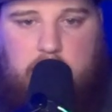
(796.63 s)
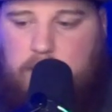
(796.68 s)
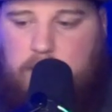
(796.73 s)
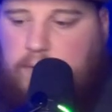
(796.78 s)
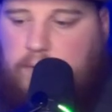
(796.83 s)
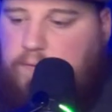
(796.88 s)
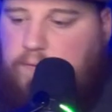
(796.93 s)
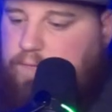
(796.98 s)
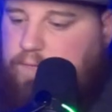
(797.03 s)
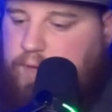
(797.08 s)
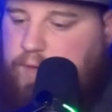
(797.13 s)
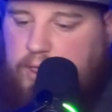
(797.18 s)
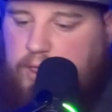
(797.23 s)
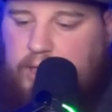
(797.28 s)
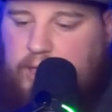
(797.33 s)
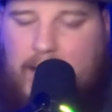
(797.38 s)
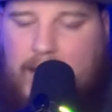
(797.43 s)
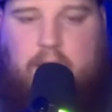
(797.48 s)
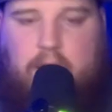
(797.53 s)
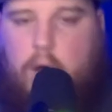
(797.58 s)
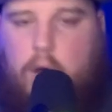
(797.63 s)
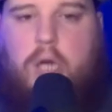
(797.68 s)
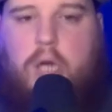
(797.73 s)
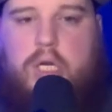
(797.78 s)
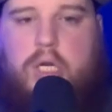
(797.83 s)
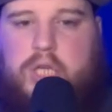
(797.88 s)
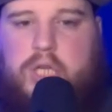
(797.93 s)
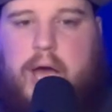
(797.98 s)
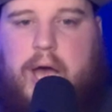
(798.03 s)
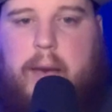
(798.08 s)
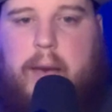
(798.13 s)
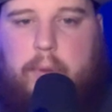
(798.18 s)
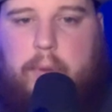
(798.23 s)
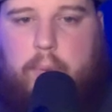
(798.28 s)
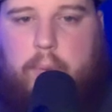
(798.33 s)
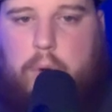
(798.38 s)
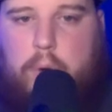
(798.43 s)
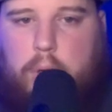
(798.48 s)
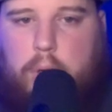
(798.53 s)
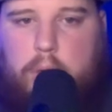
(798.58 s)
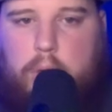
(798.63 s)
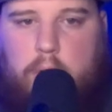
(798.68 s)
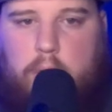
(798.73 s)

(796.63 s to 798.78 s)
It's not the hardest job in the world.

What this task involves:
Copy out the entries exactly. No pictures.

Output for this exercise:
(796.63 s)
(796.68 s)
(796.73 s)
(796.78 s)
(796.83 s)
(796.88 s)
(796.93 s)
(796.98 s)
(797.03 s)
(797.08 s)
(797.13 s)
(797.18 s)
(797.23 s)
(797.28 s)
(797.33 s)
(797.38 s)
(797.43 s)
(797.48 s)
(797.53 s)
(797.58 s)
(797.63 s)
(797.68 s)
(797.73 s)
(797.78 s)
(797.83 s)
(797.88 s)
(797.93 s)
(797.98 s)
(798.03 s)
(798.08 s)
(798.13 s)
(798.18 s)
(798.23 s)
(798.28 s)
(798.33 s)
(798.38 s)
(798.43 s)
(798.48 s)
(798.53 s)
(798.58 s)
(798.63 s)
(798.68 s)
(798.73 s)

(796.63 s to 798.78 s)
It's not the hardest job in the world.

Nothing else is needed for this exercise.